The second study focused on Covid-19 cases and death rates in 25 states from early April through Christmas. People who received a boost had the highest protection against coronavirus infection, both during the time Delta was dominant and when Omicron took over.

Those two articles were published online by the Centers for Disease Control and Prevention.

The Journal of the American Medical Association published the third study, also led by CDC researchers. It looked at people who tested positive for Covid-19 at more than 4,600 test sites across the US from December 10 to January 1.

Three injections of the vaccines were approximately 67% effective against Omicron-related symptomatic disease compared to unvaccinated humans. However, two doses did not provide significant protection against Omicron, the researchers found.

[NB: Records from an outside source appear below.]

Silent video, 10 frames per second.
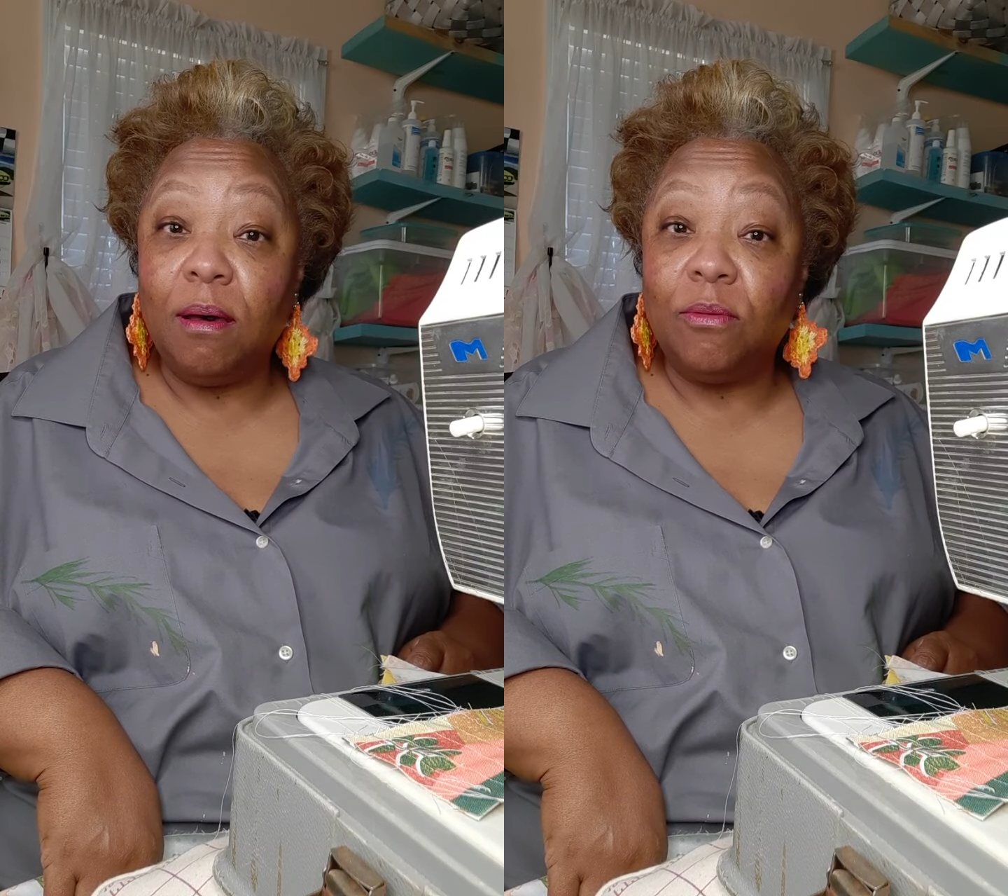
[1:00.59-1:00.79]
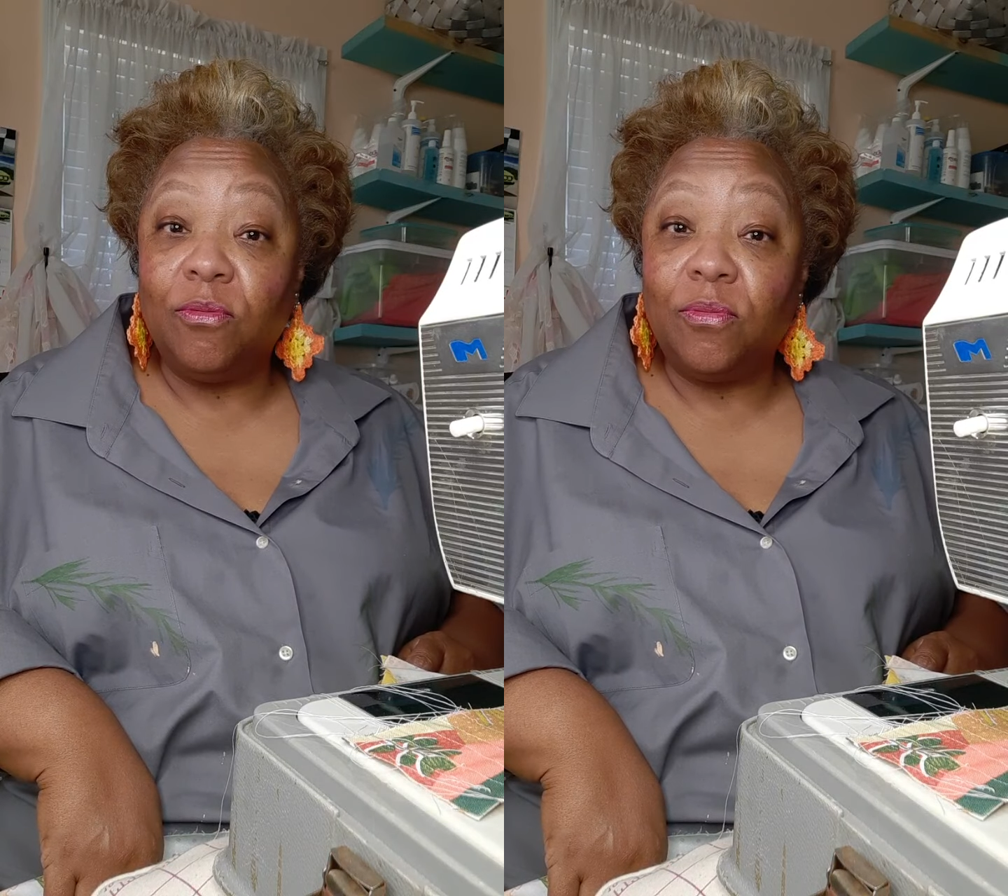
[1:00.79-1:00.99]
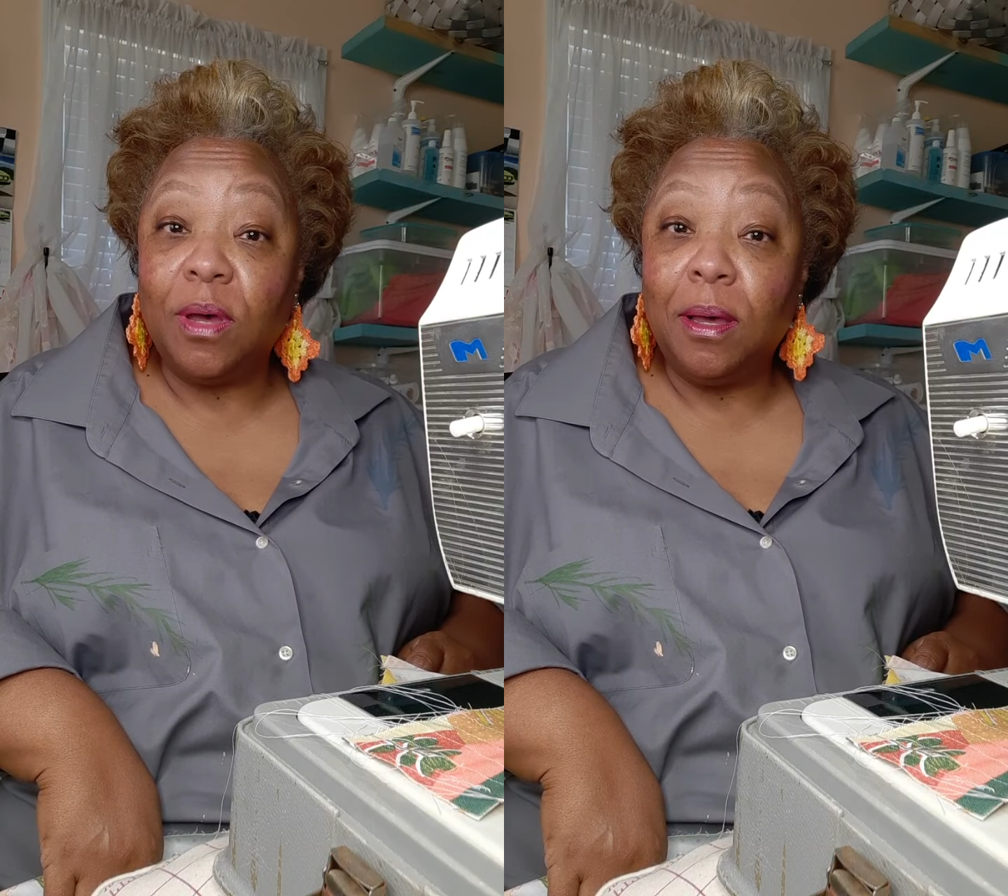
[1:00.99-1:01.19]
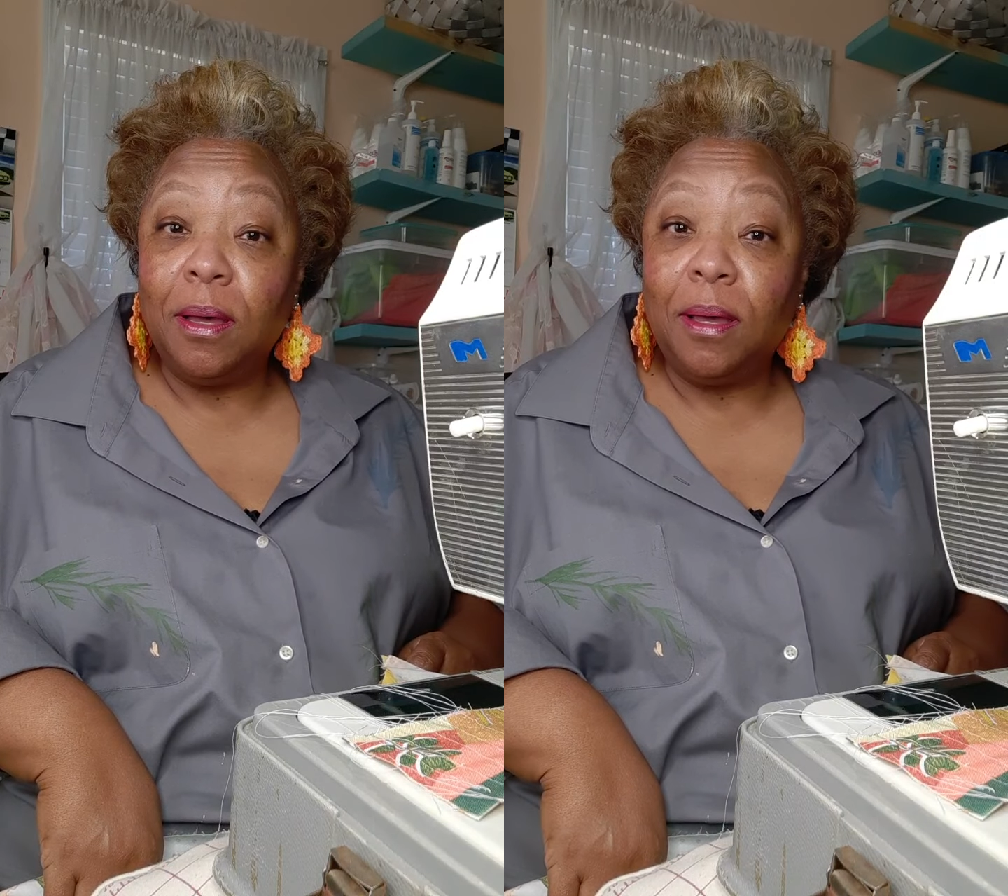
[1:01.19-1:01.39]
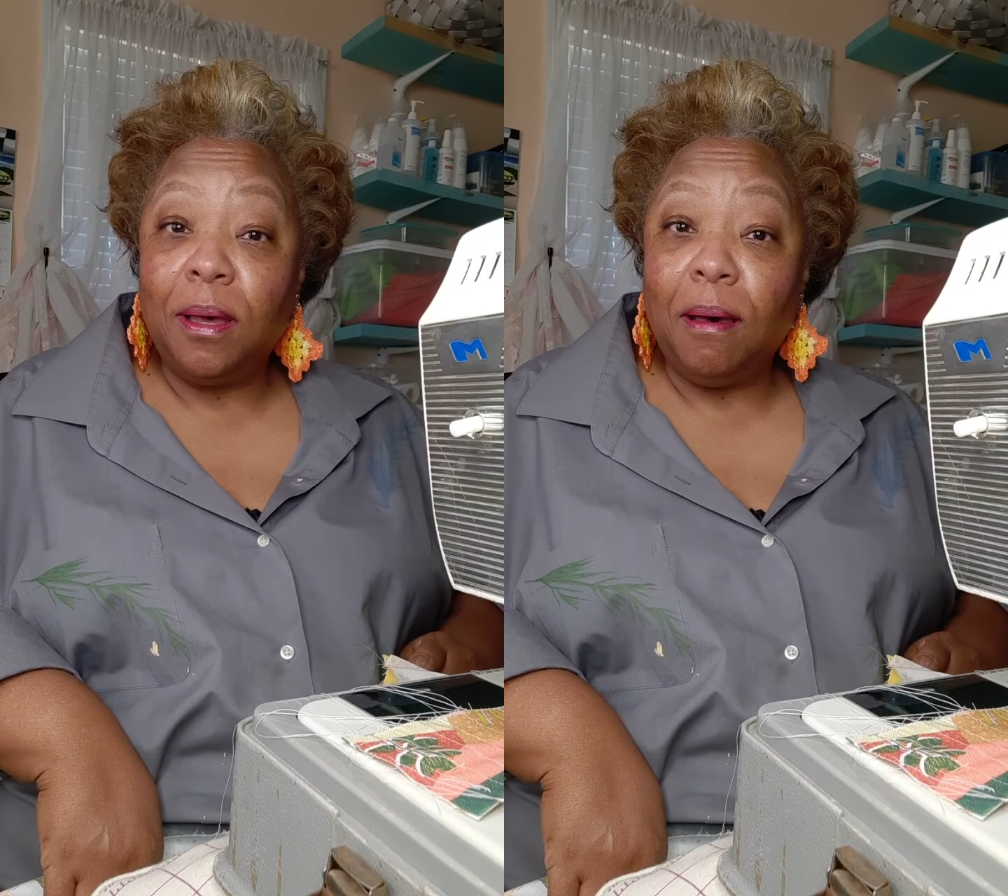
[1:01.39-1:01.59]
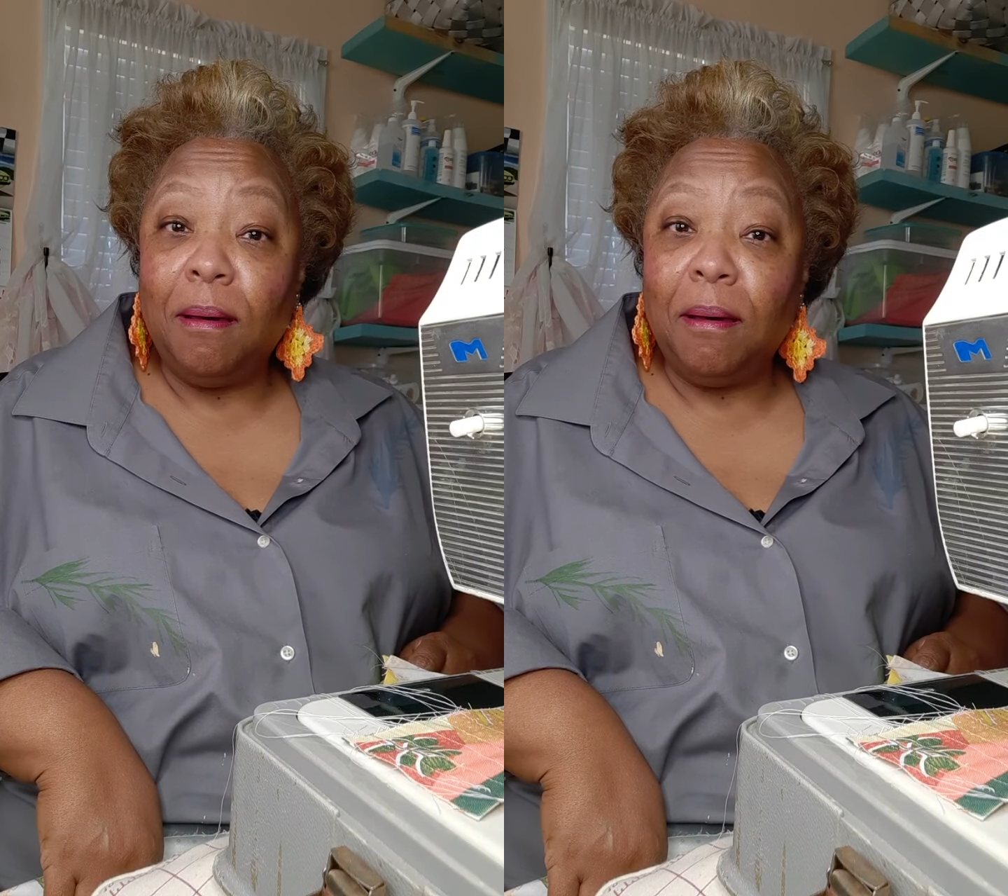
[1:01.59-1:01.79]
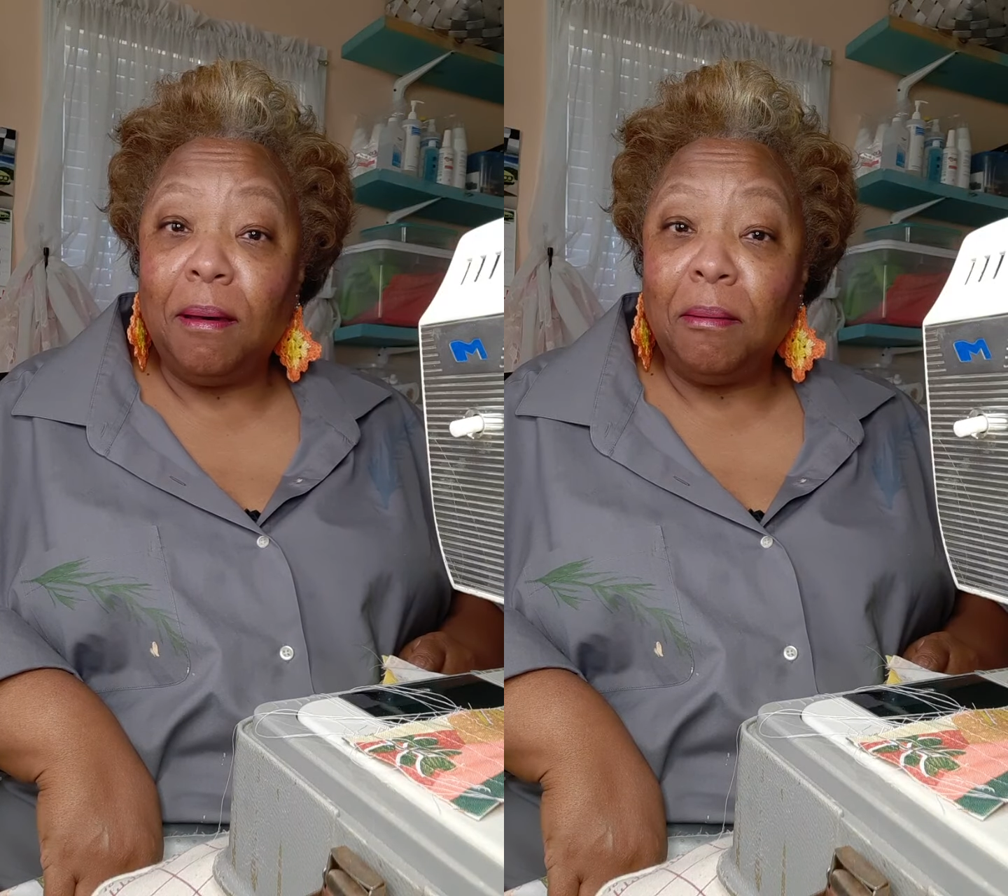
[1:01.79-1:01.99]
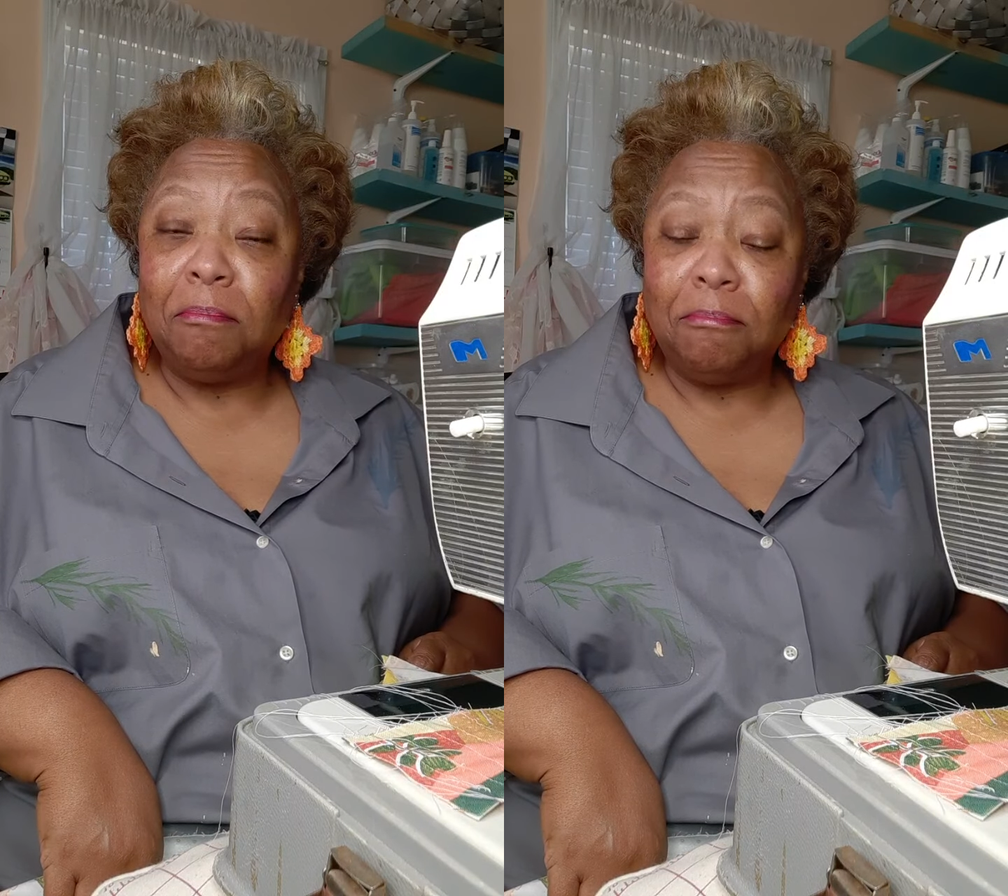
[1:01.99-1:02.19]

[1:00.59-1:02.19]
most of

“It really shows the importance of getting a booster dose,” said Emma Accorsi of the CDC, one of the authors of the study.

Russia blames Omicron as infections hit all-time high

Daily new coronavirus infections in Russia have reached an all-time high.

Authorities blame the emergence for the highly contagious Omicron variant, which they expect will soon dominate the country’s outbreak.

Deputy Prime Minister Tatyana Golikova noted the “intensive spread of the Omicron variant” and said authorities “expect it to become the dominant” variant causing the outbreak.

The state’s coronavirus task force, headed by Ms. Golikova, reported 49,513 new infections on Friday — the highest so far in the pandemic.

Record numbers of 15,987 new cases and 5,922 cases, respectively, were reported in Moscow and Saint Petersburg, Russia’s second largest city. In light of the rise, health officials in St. Petersburg have limited elective outpatient care.

Ms Golikova urged Russians who have been vaccinated or recovered from the virus more than six months ago to “go back to a vaccination point to protect yourself from the virus” with a booster.

Also on Friday, Prime Minister Mikhail Mishustin ordered cabinet members to hold online meetings and allow their staff to work remotely “where possible”.

About half of Russia’s 146 million people have been fully vaccinated, despite Russia being one of the first in the world to approve and roll out a Covid-19 vaccine.

In Russia, since July everyone who received their basic vaccination more than six months ago has been eligible for a booster vaccination.